This repository contains the Diaphora Machine Learning tools and the datasets used by Diaphora to generate the distributed ML model.
The directory tools
contains the following tools:
- diaphora-export.sh: A bash shell script to export with Diaphora a binary file. Please edit it before to setup your IDA and Diaphora paths.
- create_dataset.py: Python tool to build a dataset cross comparing binaries that the tool believe are the same. Currently, only the following 2 rules are considered: 1) 99% of the functions have the same address, or 2) 95% of the function names are the same (ignoring auto-generated ones).
- train_dataset.py: Python tool to train a dataset and build model or check an already trained model against a different dataset. It supports a myriad of other use-cases, please see its help for more details.
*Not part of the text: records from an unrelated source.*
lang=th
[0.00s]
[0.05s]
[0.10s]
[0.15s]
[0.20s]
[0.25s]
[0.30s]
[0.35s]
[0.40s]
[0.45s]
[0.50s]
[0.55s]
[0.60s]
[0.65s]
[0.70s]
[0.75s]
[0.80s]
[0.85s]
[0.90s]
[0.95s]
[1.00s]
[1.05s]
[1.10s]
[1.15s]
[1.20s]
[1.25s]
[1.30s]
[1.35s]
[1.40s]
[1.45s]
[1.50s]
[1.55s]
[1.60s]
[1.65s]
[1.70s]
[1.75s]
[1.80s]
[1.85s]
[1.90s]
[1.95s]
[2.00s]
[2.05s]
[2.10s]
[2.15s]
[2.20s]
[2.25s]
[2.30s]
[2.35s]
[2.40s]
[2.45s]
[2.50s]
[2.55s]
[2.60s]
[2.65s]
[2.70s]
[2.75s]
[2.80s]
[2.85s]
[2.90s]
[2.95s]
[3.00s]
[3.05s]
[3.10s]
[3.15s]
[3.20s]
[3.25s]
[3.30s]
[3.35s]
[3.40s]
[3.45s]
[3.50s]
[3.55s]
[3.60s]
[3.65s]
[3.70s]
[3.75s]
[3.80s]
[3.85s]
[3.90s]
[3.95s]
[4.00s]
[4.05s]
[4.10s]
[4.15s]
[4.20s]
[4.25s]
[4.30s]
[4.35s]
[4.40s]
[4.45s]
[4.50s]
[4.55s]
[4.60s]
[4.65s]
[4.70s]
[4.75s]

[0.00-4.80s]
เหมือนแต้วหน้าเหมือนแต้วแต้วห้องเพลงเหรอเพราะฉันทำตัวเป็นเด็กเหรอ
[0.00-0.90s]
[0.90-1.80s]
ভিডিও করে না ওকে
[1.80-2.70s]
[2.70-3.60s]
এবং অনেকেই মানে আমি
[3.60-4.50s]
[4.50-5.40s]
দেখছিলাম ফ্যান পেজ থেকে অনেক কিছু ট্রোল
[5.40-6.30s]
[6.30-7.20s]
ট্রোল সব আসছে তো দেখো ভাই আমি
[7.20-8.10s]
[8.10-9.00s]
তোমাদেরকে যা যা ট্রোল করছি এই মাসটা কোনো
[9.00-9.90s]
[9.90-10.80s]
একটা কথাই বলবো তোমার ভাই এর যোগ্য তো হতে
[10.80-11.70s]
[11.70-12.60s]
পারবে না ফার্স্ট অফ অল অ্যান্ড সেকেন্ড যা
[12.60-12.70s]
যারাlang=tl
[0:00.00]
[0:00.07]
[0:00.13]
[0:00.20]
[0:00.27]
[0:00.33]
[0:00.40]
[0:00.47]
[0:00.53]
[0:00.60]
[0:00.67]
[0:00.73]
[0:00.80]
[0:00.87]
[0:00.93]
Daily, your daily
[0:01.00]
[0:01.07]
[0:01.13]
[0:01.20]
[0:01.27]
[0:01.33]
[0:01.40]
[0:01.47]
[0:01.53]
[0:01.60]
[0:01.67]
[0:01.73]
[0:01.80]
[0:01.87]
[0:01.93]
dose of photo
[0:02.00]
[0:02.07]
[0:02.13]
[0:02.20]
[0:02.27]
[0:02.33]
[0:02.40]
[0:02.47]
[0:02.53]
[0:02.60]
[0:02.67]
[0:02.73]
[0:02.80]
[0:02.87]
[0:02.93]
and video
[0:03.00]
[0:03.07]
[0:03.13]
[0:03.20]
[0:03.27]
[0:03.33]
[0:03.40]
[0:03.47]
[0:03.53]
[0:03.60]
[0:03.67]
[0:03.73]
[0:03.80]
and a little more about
- validate_against_diff.py: Python tool to check a ML model against a saved Diaphora diffing results database. It's mostly used to identify potential false positives with a trained ML model.
The directory datasets
contains the following files:
- cisco-talos-dataset-2.csv.bz2: A BZ2 compressed CSV file with the generated dataset cross comparing similar binaries from the Cisco Talos Dataset-2.
- diaphora-amalgamation.csv.bz2: A BZ2 compressed CSV file with the Diaphora's dataset called "the amalgamation", containing the cross comparison data for the Diaphora's testing suite, issues files, and the Cisco Talos Dataset-2 files.
The directory example
contains the following example dataset and script:
- mini-dataset: A directory with a few binary executables. Just an example dataset.
- run.sh: Example script that exports with Diaphora every single binary in the
mini-dataset
directoy, generates a CSV files cross comparing all the exported binaries, splits the created dataset into the usual training, validation and test datasets; and then trains a model (using a decision tree algorithm) and verifies it against the test and validation datasets. Please remember to change in the file/tools/diaphora-export.h
the paths for IDA and Diaphora.
The directory docs
contains a presentation given in the conference 44CON describing Machine Learning as implemented in Diaphora as of September 2024.